Das Erfolgsrezept der Vorreiter
Die Vorreiter in Sachen Cyber-Security scheinen ein Erfolgsrezept entdeckt zu haben, das sie in puncto Security vom Rest abhebt. Sie schlagen dabei vor allem in drei Handlungsfeldern andere Wege ein, um mehr aus ihren Investitionen herauszuholen:
Vorreiter skalieren häufiger
Die Spitzenreitzer setzen ihr Budget konsequent für den qualitativen Ausbau bereits existierender Maßnahmen ein, bevor sie neue Sicherheitsinitiativen und -abläufe implementieren. Zudem skalieren die Spitzenreiter ihre Technologie-Investitionen konsequent auf die gesamten Unternehmensgüter und wehren Angriffe so viermal effektiver ab.
Vorreiter schulen mehr
Unternehmen der globalen Spitzenreiter-Gruppe führen dreimal häufiger Security-Awareness-Schulungen für ihre Anwender durch.

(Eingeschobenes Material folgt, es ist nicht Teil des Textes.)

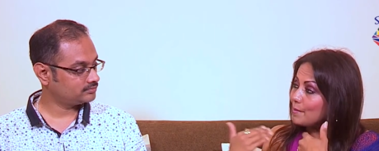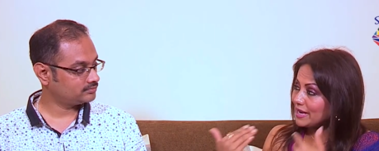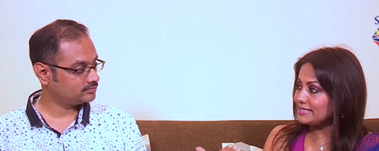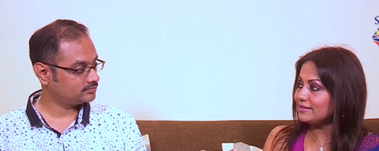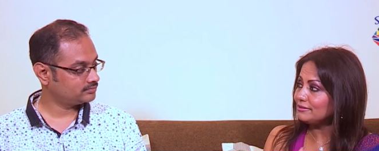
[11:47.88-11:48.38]

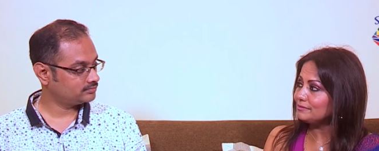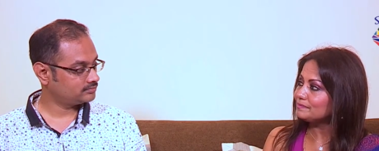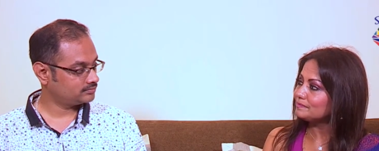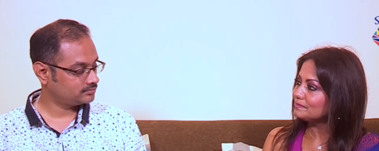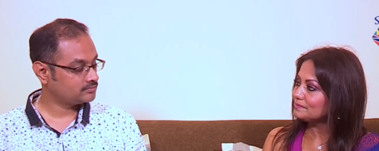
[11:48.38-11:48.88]
Speaker 1: better?
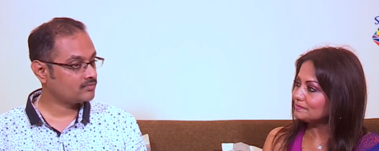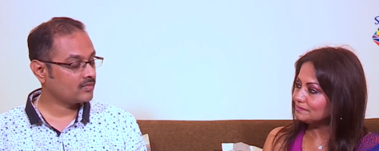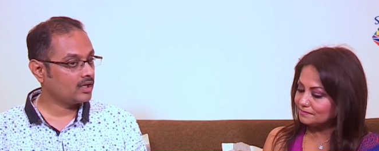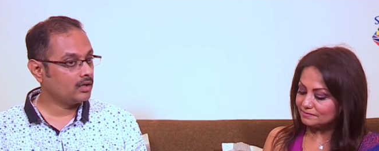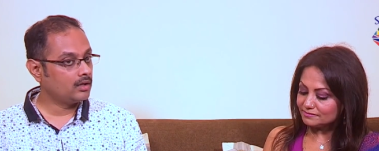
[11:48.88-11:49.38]

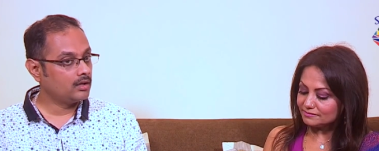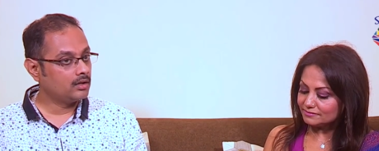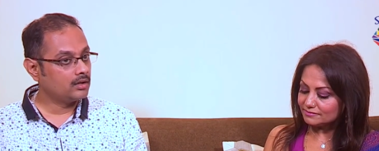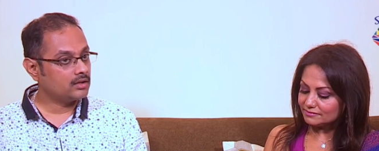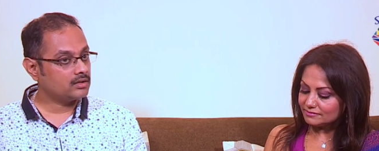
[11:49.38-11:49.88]

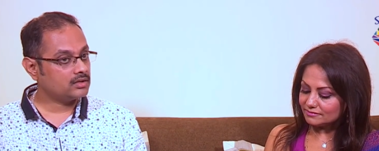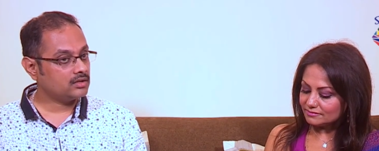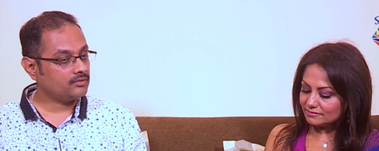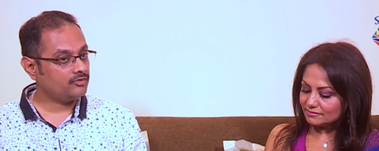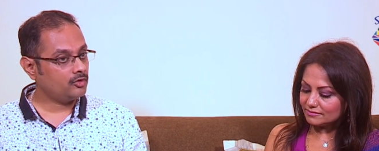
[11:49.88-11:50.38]

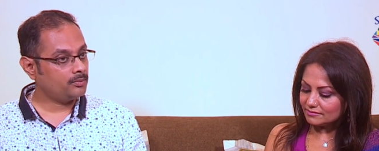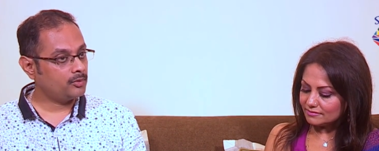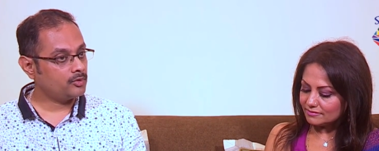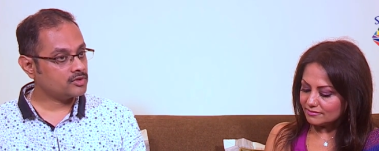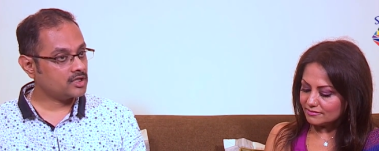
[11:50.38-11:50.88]
Speaker 2: So the four
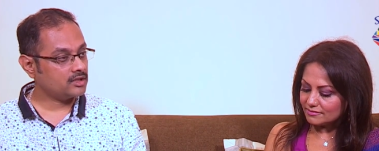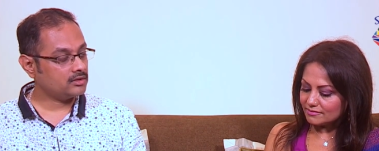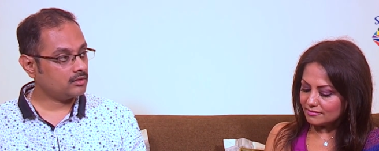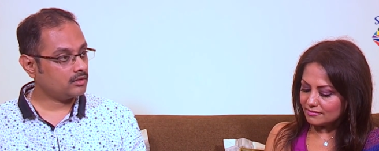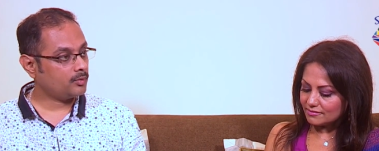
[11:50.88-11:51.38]
purusharths,
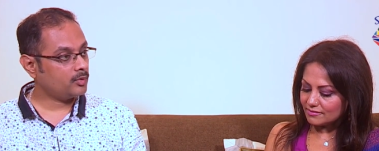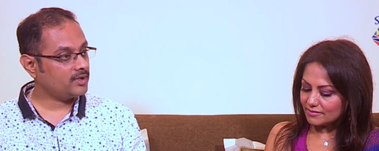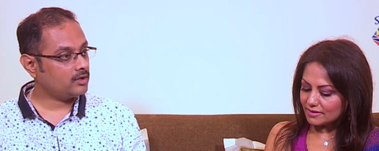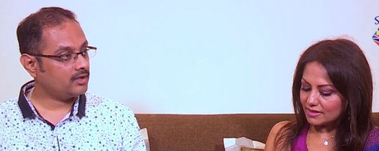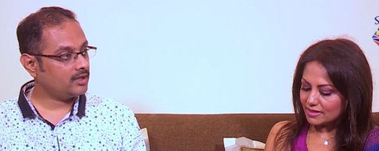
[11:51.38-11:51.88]
or what
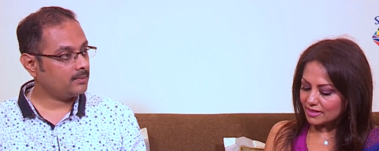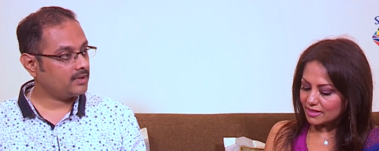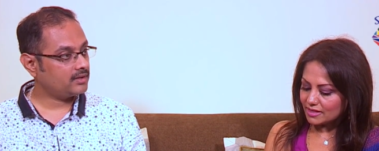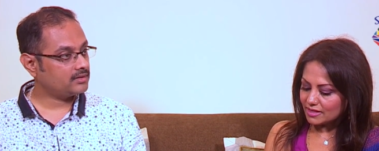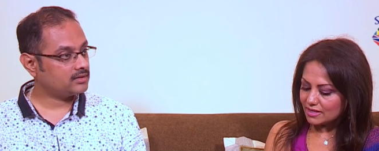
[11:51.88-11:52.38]
we call them
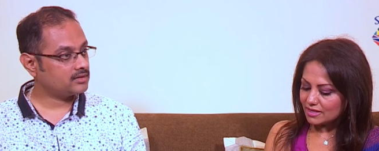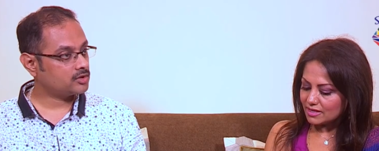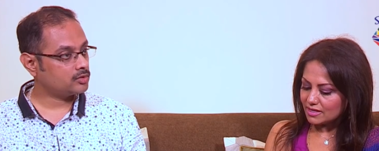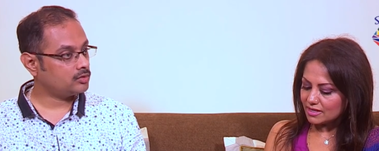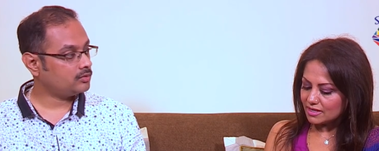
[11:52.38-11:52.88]
as uh,
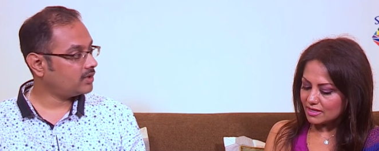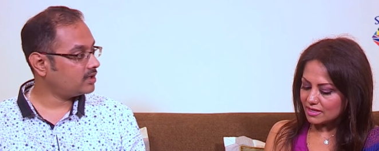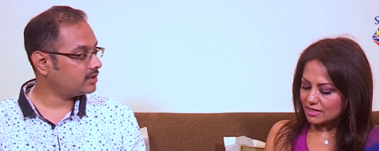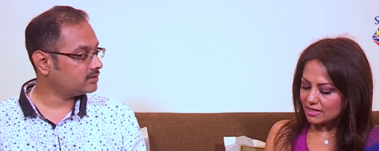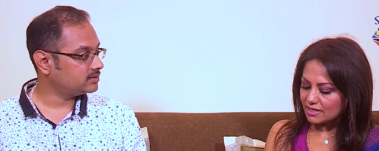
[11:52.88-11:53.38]

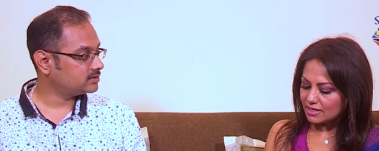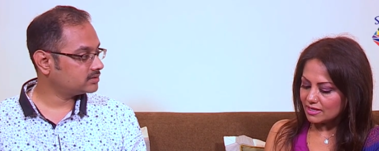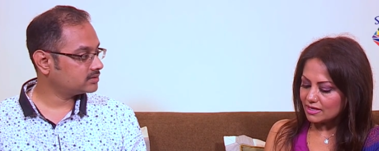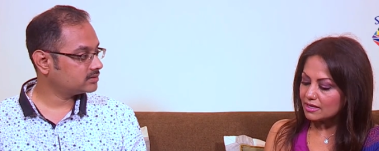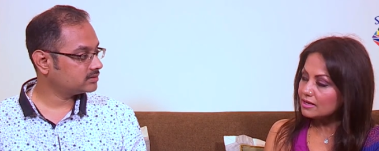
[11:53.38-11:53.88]

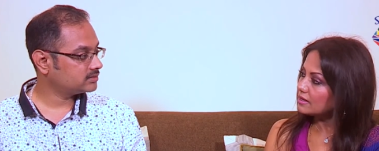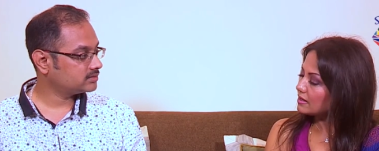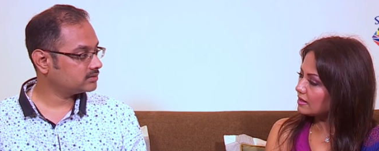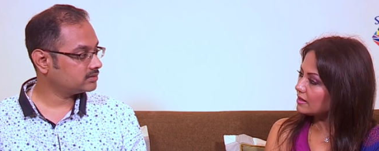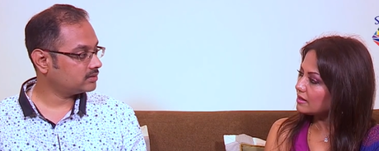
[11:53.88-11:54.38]
chaturvarnas,
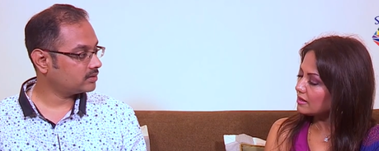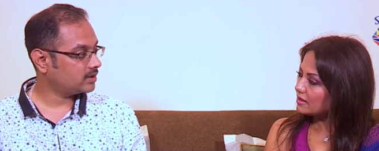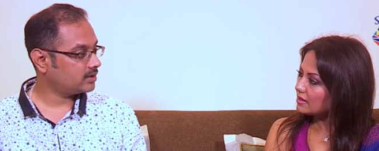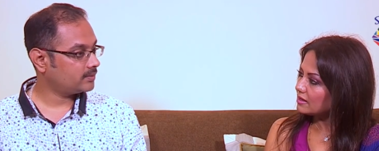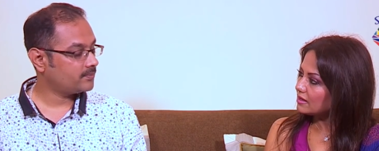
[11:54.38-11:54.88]
okay,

In Deutschland hingegen setzt nur ein geringer Teil der Befragten (8%) auf regelmäßige Trainings für mehr als 75 Prozent der Nutzer.
Vorreiter priorisieren Schnelligkeit
Die Priorisierung von Technologien zur Verbesserung der operativen Schnelligkeit ermöglicht es den globalen Spitzenreitern, Angriffe schnell zu erkennen, zu bearbeiten und Systeme wiederherzustellen. Sie schaffen es damit nicht nur, Angriffe schneller zu erkennen und zu stoppen, sondern finden auch 88 Prozent der Sicherheitslücken binnen eines Tages. Die Fähigkeit Cyberangriffe schnell zu erkennen wird insbesondere deshalb immer wichtiger, da häufig sehr zielgerichtete und technisch anspruchsvolle Angriffe nur sehr schwer abzuwehren sind.
Die Accenture Studie „State of Cyber Resilience 2020“ zeigt, dass größere Investitionen nicht automatisch auch eine bessere Leistung und damit einen größeren Schutz bieten. Topmanager und Vorstände müssen jetzt mehr denn je dafür sorgen, dass ihre Investitionen den jetzigen, aber auch den zukünftigen Schutz ihres Unternehmens gewährleisten. Gerade in Deutschland haben viele Unternehmen beim Thema Cyber-Resilienz noch Nachholbedarf. Um die Lücke zu schliessen, kann ein Blick auf die erfolgreichen Strategien der globalen Vorreiter hilfreich sein.